16 December 2012

rant rant rant

Yes, i promised to myself that i'll never write negative posts on this blog. I wanna get new inspiration and aspiration to blog. But really, i think it's because i'm falling in love with blogging, i tend to put my feelings into words. ( bad excuse )
AHHHH, SO WHATEVER. I'M GONNA RANT HERE.
btw, it's hidden.i don't wanna spoil the image of my blog.

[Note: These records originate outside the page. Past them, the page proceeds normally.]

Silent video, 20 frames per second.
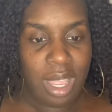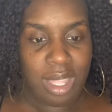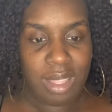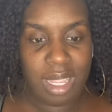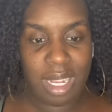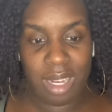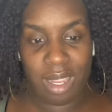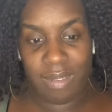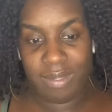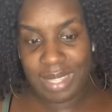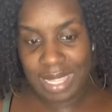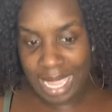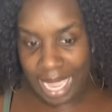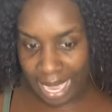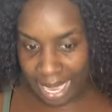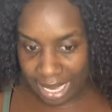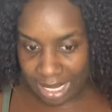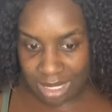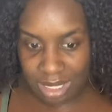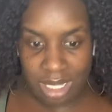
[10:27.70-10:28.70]
They love the
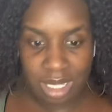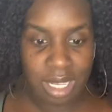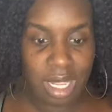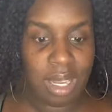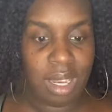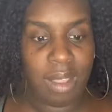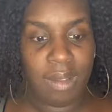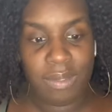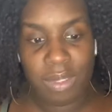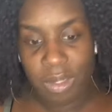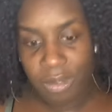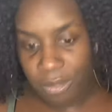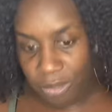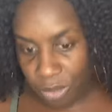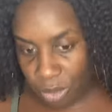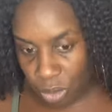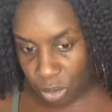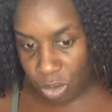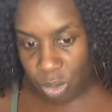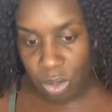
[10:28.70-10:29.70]
accent, they love the
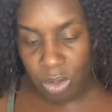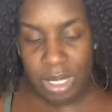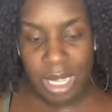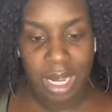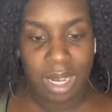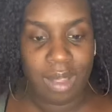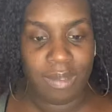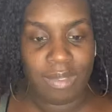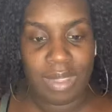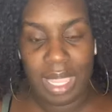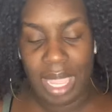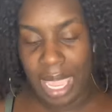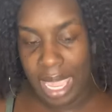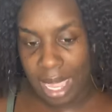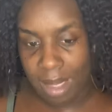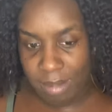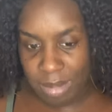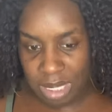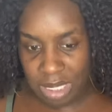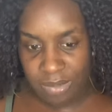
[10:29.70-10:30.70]
food, they love the
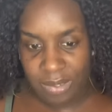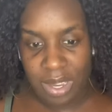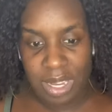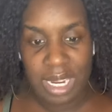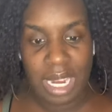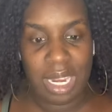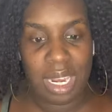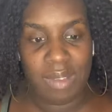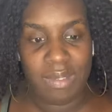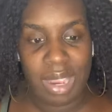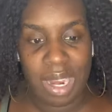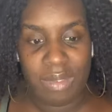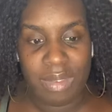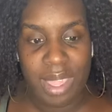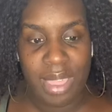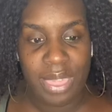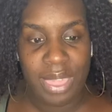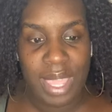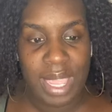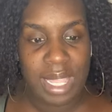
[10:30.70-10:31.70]
atmosphere, they love
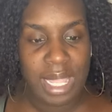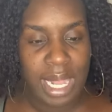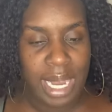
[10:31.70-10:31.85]
everything.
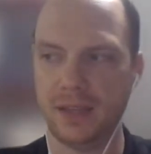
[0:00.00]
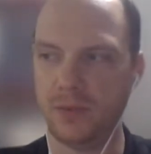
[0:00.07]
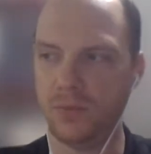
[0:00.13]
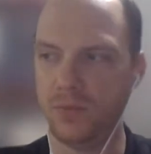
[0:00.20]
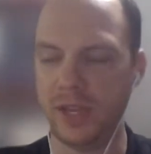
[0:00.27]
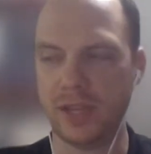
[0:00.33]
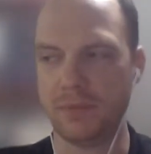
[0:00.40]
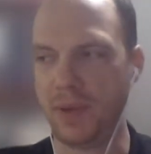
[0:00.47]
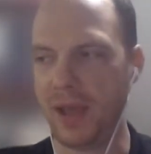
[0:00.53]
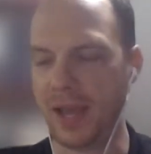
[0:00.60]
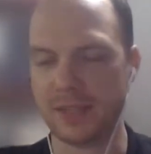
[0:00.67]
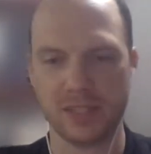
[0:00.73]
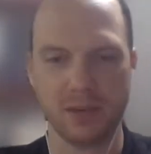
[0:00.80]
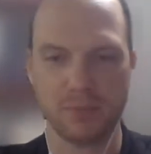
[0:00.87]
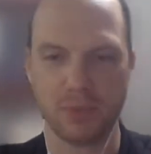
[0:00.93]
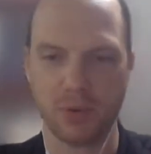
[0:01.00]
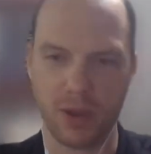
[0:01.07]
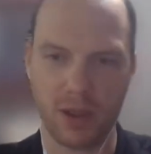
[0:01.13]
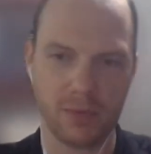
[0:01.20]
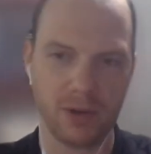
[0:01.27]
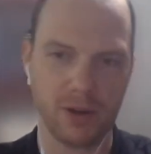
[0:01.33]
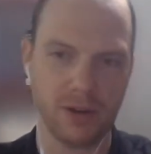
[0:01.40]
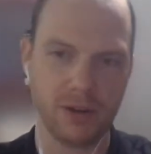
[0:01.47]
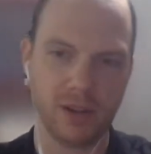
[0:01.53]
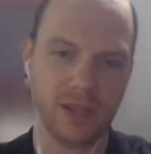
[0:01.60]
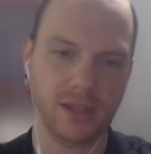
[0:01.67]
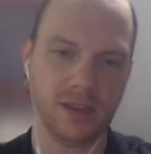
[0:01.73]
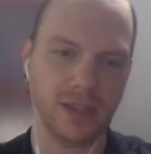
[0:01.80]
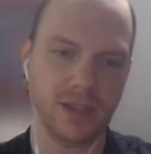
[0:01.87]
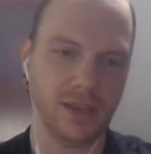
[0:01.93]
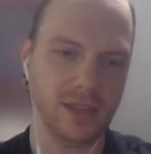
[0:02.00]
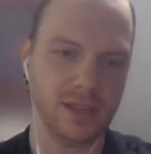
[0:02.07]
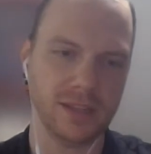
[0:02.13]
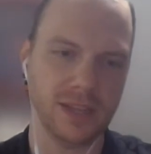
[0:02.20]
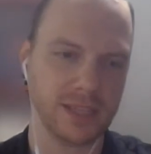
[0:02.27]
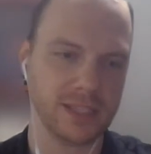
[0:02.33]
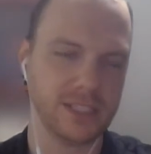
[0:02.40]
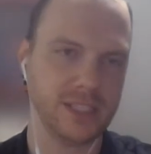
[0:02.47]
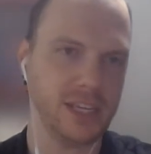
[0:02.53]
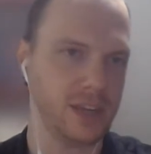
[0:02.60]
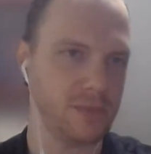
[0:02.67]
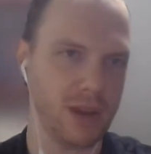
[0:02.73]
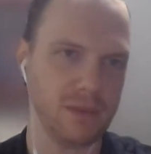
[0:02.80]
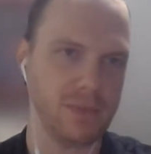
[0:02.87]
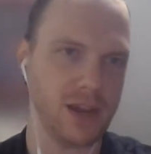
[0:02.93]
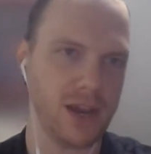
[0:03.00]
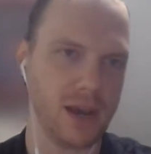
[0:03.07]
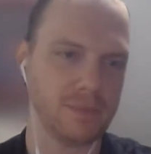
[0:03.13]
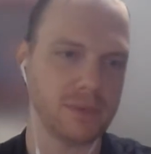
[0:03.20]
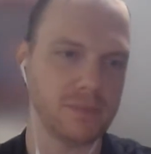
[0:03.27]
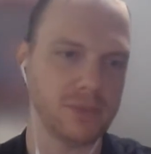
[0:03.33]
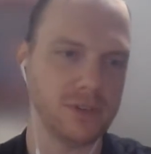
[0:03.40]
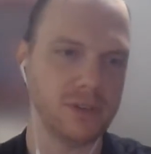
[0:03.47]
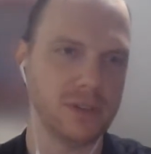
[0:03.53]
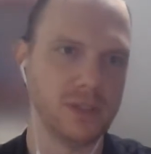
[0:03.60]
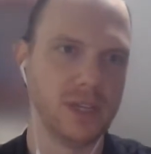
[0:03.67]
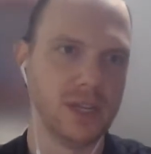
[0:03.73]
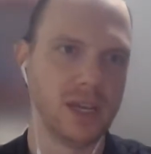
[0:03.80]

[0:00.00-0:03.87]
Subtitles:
we can pass in a parameter and an index seek might be optimal.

This was about the F.I.N. stuff that i've been busy and got sleepless for 2 weeks. Yes, there are some problems with the organization, they finalized everything too late, and we can barely do anything about it. In short, i did everything on my OWN, except, Joshua who helped me to cut the papers and a few who helped out at the booth. I'm the only one who did every other thing. It is very rushing and very stressful, it's called the Friendship International Networking, there are booths from Indonesia, Japan, Sabah Borneo& Sarawak and Thailand, i just don't wanna lose ugly. So i tried my very best, trying to put all things together. You couldn't imagine one person doing 10 person's work in a week time, i went to Pasar Seni alone to buy all stuffs and prepared every little piece of decorations myself. 

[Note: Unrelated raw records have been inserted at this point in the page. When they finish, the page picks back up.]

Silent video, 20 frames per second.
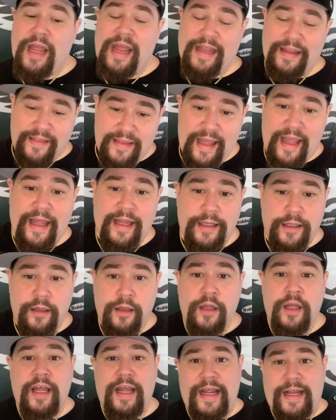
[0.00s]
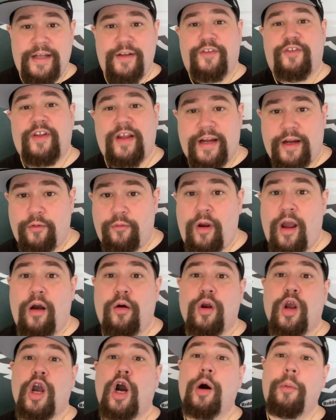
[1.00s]
And then in the second
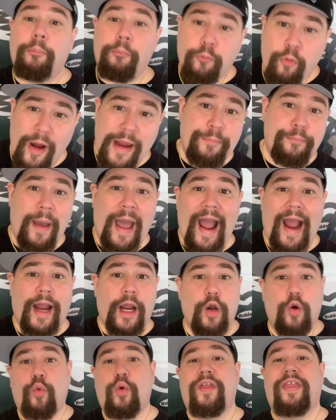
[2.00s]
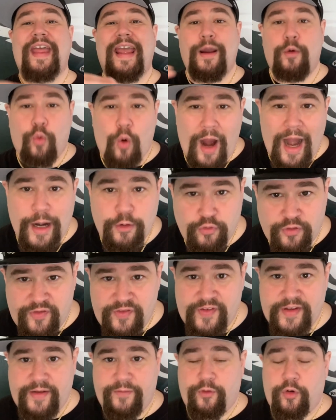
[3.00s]
round, come right back with a wide
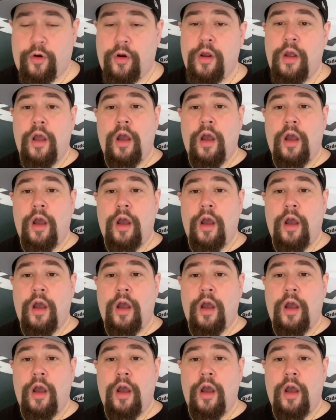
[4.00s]
receiver.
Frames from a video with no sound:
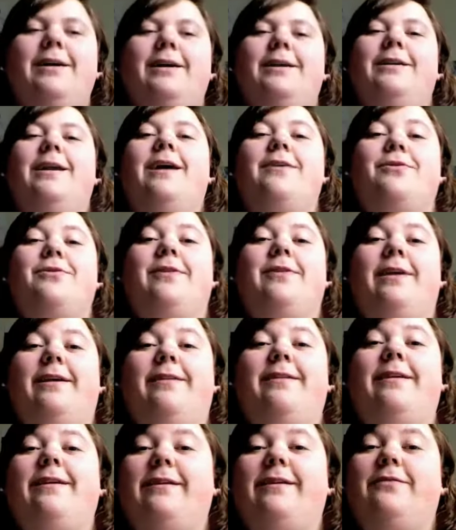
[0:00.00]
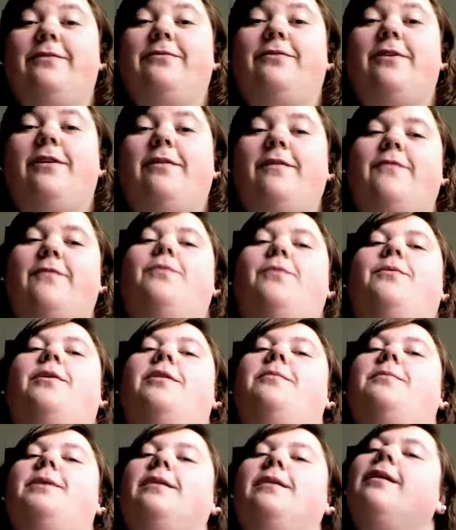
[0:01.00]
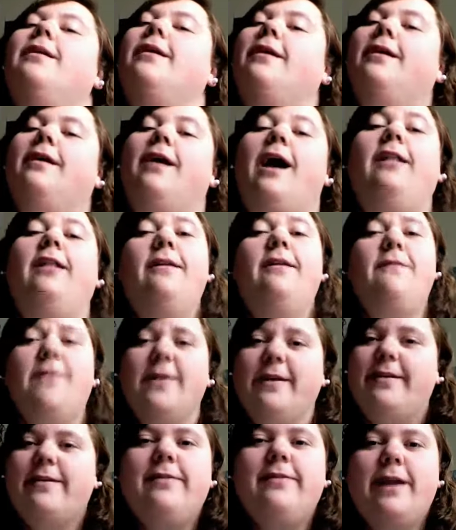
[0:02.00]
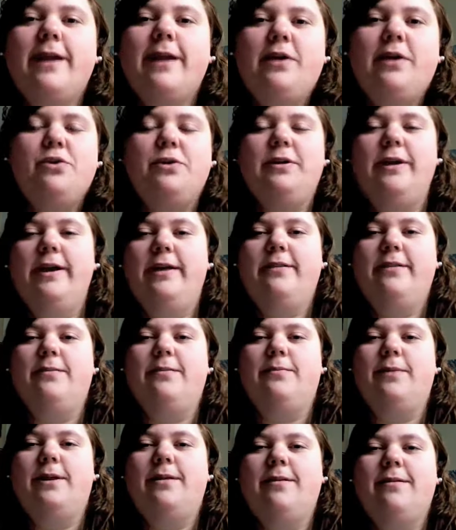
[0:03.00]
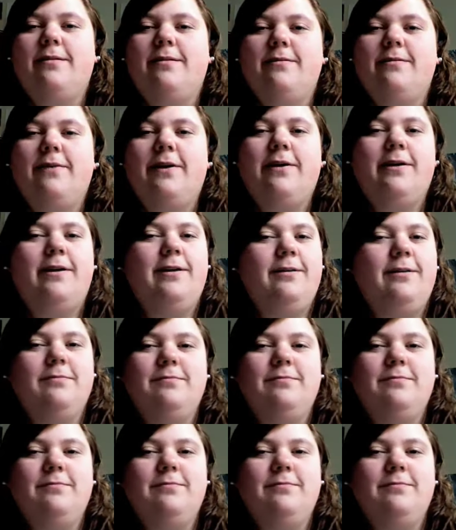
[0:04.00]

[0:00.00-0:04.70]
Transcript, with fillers: not just like singing in front of everyone, but I love singing the national anthem. It's very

I ended up winning nothing at all. I wasn't angry, as i expected, i will not win anything, you can't expect me to win within this lack of time and man power. I accepted it, but nobody prays to lose. I didn't, no matter how bad i did, i will still have that 1% of hope that i'll win, at least something. But apparently, not at all. 

And what, you're like telling me you wasted your few hours for nothing? Yea, that few hours might be important, but how about me? i sacrificed my whole week sleep time and study time, i even failed my test, how do you say about it? You might say it's none of your business, but you actually don't remember you're one of the committee in this club, it's just you escaped from it, and i'm the one who have commitment with. We have only 5 chinese in this club, and you two never come, so left with 3. But still, i don't wanna waste your time because i know, nobody would ever want to sacrifice anything for anyone. So, i did all things by myself. Do you know how tiring and stressful i am? Academics has always been very important for me, especially the first sem result. Do you expect me to feel 200% happy with winning nothing at all?

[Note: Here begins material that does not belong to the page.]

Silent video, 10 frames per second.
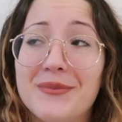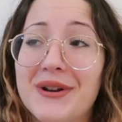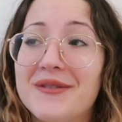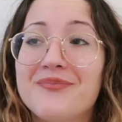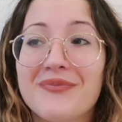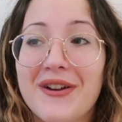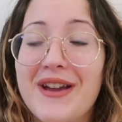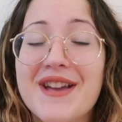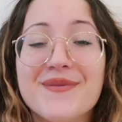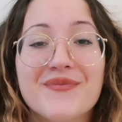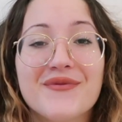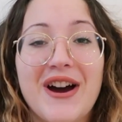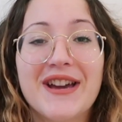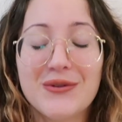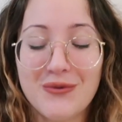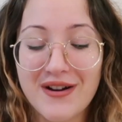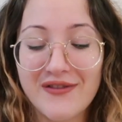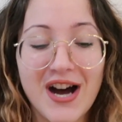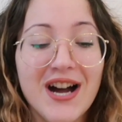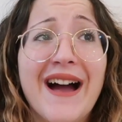But okay, fine, whatever.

I didn't begged you to join, and you joined because you wanna help me, cause i'm your friend, i assume. You still got merits in return. ( merits are counted for us in order to continue to stay in college) I thought we can like just go and enjoy the night and get some fun knowing foreign students. BUT, you just tell me like you've wasted your time for nothing? Do you know your words upset me a lot? It's like i already don't feel good, but you still wanna put salt on my wound. You're so mean. You've always been like that, i feel so tired. For so many times i don't feel comfortable, but i hide it because i don't want our friendship to get worsen, because i treated you as a friend. Because i believe, you're just straightforward. But do you know your words are like swords? You just poked it right to my heart. I have always been sincere to you, listening to your problems and tried to help you. But you always ended up with words that hurts me. You think i'm robot? i won't feel pain at all? i can tell you, this is not the first time, but i never mention about it, i don't want people to feel that i'm cheapskate or what, and i think i'm mature enough to handle all these, but can't you think on my feet ? I'm so helpless at first, and then i'm upset also just that i didn't show it but doesn't mean i don't feel it, and you still wanna say this?
I knew you don't mean this, you don't mean to hurt, but sometimes the world is not like " Oh, i don't mean it " then everything can be undone. Harm is done, but i just hope you can think of other people's feeling before you say anything. I'm tired. Please, for god's sake, stop hurting people with your words. My heart aches each time i thought of it. Each time i thought of the so-called much appreciated friend who hurt me in form4, though it was childish, but that doesn't feel good. I hope you don't be like her, please, i begged you for it. Sometimes, i asked myself, is it all worth it? I hope it is. I'm a very sensitive person, and please don't disappoint me, anymore. 

I'm an anthropology student, i knew exactly your true feeling when you're saying something. i can analyse it.